Но геолог, еще прежде чем ступить на европейскую землю, снова перевоплотился в меня, я же тем временем опять поселился в Берлине. Я заново перечел «Гиперион», понял наконец каждое предложение и теперь уже по-другому смотрел на слова: я смотрел на них как на картины. – Бывало, я подолгу стоял тогда перед работами старых мастеров в Далеме. Однажды я вышел из метро на небольшую круглую площадь в Далем-дорф, увидел обрамлявшие ее затейливые фонари, напомнившие мне площадь Согласия в Париже, узрел красоту «нации» и даже почувствовал нечто вроде тоски по ней. Именно в Германии слово «рейх», или «империя, царство», открылось мне в новом значении, и произошло это тогда, когда я, совершая свой большой круг, еще странствовал по северным «равнинам», которые описал Николас Борн, и, глядя на извивы песчаных троп и темные пятна на воде, вспоминал в свою очередь пейзажи семнадцатого века. Изменение смысла произошло с осознанием разницы: те пейзажи, даже если на них изображалось одно-единственное кривое дерево или одна-единственная корова, – они все равно являли блеск целого мира, «царства», – я же, двигаясь здесь, оказывался заключенным в пределы «округа», «круга земли», лишенного блеска.

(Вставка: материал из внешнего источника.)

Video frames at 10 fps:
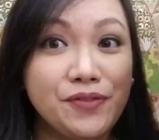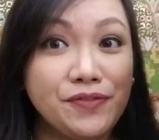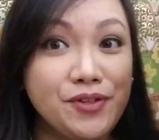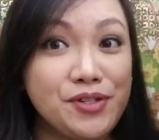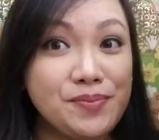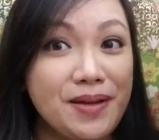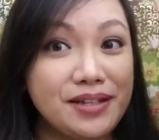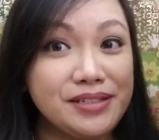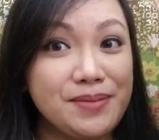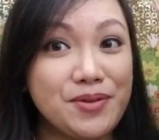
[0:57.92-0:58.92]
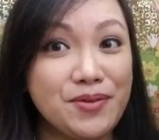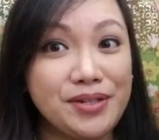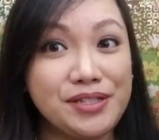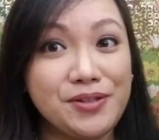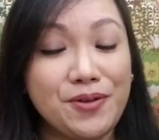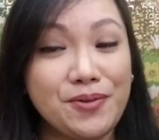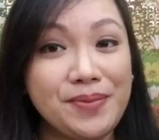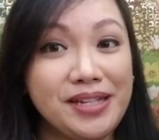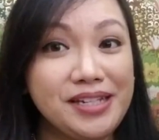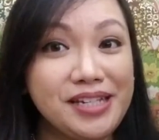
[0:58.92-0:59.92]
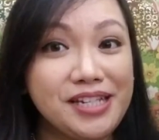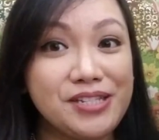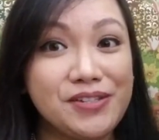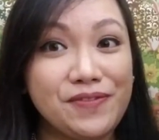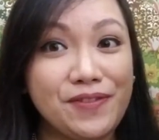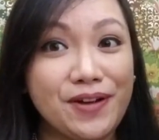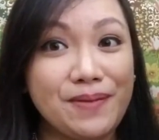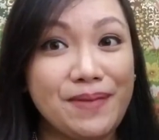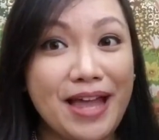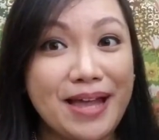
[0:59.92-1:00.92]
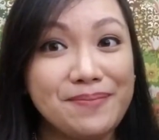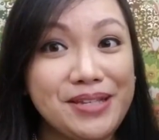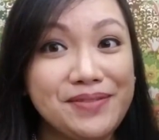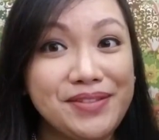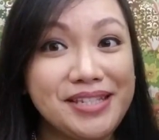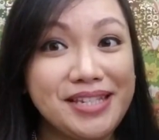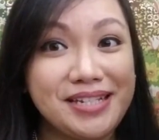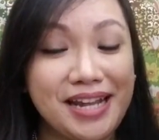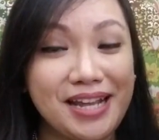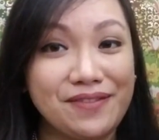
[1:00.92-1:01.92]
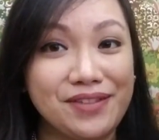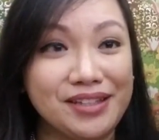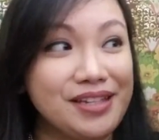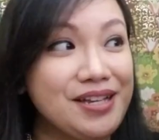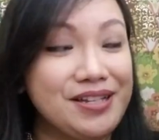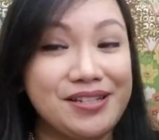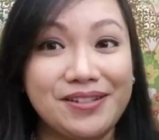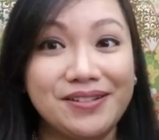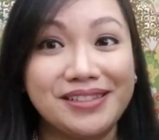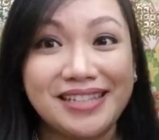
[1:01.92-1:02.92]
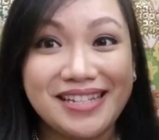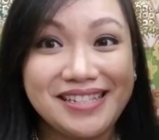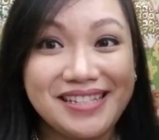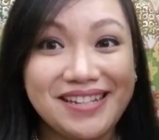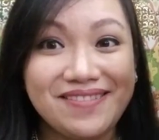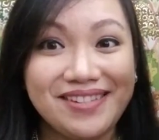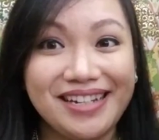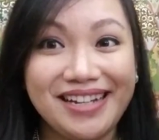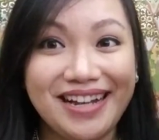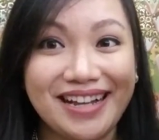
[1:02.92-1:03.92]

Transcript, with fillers: first box I'm going to open is from Happy Vintage Haven. So let's see what I got.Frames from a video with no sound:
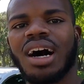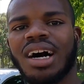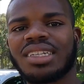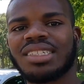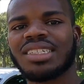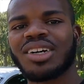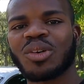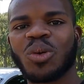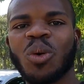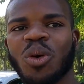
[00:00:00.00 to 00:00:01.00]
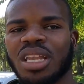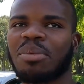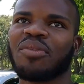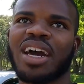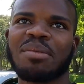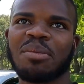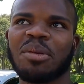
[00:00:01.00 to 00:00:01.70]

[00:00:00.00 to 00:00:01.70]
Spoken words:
Honda Accord, not providing me,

Прежде я никогда не обращал внимания на то, что Берлин расположен в русле доисторической ископаемой реки (раньше меня это даже нисколько бы не заинтересовало); дома, казалось, были тут рассеяны по плоской равнине, напоминавшей степь, и в их расположении была какая-то случайность. Теперь я выяснил, что всего через несколько улиц от меня находится одно из тех редких мест города, где таявшие некогда ледники образовали отчетливый склон. Там располагалось «Матфеево кладбище»; макушка этого холма, почти вровень с домами, считалась самой высокой точкой Шёнеберга, который своим возвышенным положением относительно уровня моря выделялся из всех прочих районов города. (Искусственные горы обломков разрушенных зданий после войны – не в счет.) – В один из дней, уже ближе к вечеру, я решил отправиться туда. Погода была подходящей: духота и раскаты грома вдали. Уже первый крошечный подъем улицы поверг меня в состояние возбужденного ожидания. Настоящий склон, однако, обнаружился только на кладбище. Наверху поверхность ландшафта уходила ровной плоскостью дальше, и только небольшой скос превращал площадку в некое подобие террасы. Я устроился там (рядом с могилой братьев Гримм) и стал смотреть вниз, туда, где передо мною простирался город, который выглядел теперь совсем иначе, – я смотрел, и откуда-то издалека, со дна низины, на меня пахнуло рекой. Первые теплые капли дождя забарабанили по макушке, и я могу теперь с полным правом использовать применительно к сидящему там, на холме, фразу из старинных романов: «И не было на свете в это мгновение человека счастливее меня». На обратном пути, шагая по Лангеншайдт-штрассе, идущей слегка под уклон, я чувствовал ток доисторических вод, и это ощущение было отчетливым и мягким. – Вечером мне воссиял грифель карандаша, а флаги на KaDeWe – «Универмаге Запада» – на несколько дней превратились в праздничные знамена, взвившиеся над долиной.